◆ EXERCISE GOAL: Return each line below holding the string "What".

------ EXERCISE MATERIAL ------

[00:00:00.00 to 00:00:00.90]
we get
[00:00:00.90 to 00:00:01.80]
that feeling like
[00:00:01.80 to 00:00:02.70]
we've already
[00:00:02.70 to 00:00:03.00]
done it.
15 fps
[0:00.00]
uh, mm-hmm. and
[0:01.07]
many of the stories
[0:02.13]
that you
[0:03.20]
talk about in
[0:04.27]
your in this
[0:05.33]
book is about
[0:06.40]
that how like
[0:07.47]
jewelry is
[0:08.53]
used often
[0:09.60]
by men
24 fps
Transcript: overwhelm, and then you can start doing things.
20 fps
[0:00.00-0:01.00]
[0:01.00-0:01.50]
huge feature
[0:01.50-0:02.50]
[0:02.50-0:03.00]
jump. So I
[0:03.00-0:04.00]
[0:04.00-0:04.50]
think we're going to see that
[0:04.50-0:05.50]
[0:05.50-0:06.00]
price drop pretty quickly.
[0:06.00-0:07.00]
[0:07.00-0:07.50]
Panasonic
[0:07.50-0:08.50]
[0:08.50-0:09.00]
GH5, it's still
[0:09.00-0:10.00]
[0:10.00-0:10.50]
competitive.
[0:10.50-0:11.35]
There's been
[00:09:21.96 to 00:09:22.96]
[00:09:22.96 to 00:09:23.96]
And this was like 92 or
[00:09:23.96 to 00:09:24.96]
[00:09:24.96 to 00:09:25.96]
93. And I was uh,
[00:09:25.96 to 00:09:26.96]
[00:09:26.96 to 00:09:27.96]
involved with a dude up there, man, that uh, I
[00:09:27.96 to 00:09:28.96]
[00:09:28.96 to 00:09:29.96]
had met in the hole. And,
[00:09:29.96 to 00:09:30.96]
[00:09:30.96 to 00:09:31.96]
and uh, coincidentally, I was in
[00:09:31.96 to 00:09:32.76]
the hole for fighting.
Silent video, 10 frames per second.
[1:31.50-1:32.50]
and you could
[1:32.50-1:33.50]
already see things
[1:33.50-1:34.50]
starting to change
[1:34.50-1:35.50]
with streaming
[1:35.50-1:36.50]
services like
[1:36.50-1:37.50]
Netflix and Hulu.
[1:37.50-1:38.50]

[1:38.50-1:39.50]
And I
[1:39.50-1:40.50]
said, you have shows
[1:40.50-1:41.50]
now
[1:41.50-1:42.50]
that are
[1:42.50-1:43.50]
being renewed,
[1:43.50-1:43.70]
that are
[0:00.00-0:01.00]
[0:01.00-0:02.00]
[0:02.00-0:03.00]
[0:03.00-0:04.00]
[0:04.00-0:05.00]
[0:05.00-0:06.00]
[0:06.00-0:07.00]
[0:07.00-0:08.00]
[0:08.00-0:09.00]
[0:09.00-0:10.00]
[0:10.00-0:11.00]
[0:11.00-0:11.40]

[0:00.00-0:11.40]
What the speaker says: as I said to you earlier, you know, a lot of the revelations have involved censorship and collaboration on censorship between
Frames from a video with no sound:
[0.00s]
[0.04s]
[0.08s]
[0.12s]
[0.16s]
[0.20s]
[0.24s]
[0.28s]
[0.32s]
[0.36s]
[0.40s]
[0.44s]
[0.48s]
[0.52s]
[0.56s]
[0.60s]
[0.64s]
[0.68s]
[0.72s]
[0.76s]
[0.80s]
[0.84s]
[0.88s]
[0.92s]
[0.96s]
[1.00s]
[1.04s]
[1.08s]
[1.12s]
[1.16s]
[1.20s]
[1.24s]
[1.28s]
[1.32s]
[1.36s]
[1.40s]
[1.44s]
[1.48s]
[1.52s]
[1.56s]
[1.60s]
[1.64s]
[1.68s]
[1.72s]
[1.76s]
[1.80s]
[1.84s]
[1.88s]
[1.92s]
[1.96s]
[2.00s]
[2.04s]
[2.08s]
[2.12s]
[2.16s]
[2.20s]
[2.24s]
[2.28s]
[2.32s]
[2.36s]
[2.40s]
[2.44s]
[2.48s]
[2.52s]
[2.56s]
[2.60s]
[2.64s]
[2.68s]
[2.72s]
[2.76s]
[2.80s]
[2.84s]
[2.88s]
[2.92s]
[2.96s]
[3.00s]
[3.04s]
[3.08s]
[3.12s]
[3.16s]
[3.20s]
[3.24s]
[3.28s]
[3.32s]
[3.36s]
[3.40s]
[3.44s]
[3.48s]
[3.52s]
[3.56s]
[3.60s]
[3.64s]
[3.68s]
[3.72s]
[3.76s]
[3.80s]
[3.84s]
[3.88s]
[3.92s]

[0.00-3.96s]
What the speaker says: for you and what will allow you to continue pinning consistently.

------

◆ OUTPUT OF THE TASK:
What the speaker says: as I said to you earlier, you know, a lot of the revelations have involved censorship and collaboration on censorship between
What the speaker says: for you and what will allow you to continue pinning consistently.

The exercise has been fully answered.